Problem statement: Would you repeat the entries below word for word and omit the pictures?

Available data:
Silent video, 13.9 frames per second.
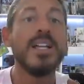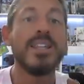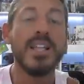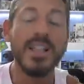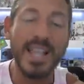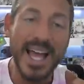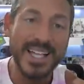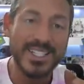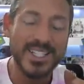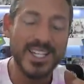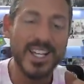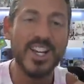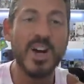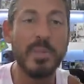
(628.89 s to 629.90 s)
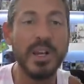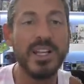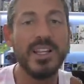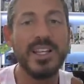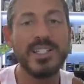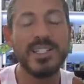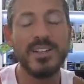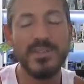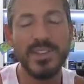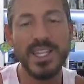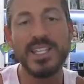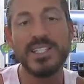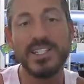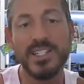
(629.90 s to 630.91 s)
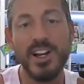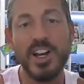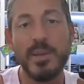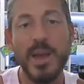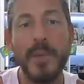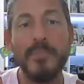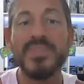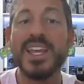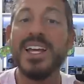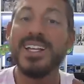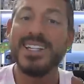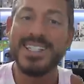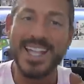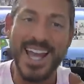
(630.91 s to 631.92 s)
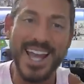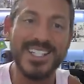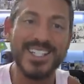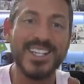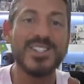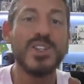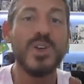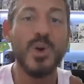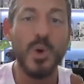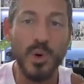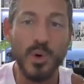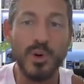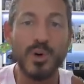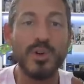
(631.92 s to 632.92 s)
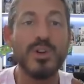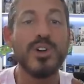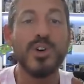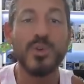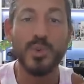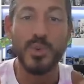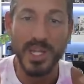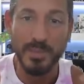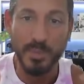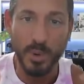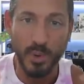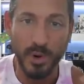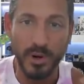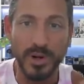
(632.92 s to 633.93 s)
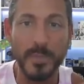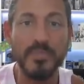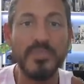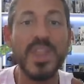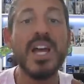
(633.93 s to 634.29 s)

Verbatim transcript: the last thing on my list of things to talk about Tactics Ogre Reborn.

Finished task:
Silent video, 13.9 frames per second.
(628.89 s to 629.90 s)
(629.90 s to 630.91 s)
(630.91 s to 631.92 s)
(631.92 s to 632.92 s)
(632.92 s to 633.93 s)
(633.93 s to 634.29 s)

Verbatim transcript: the last thing on my list of things to talk about Tactics Ogre Reborn.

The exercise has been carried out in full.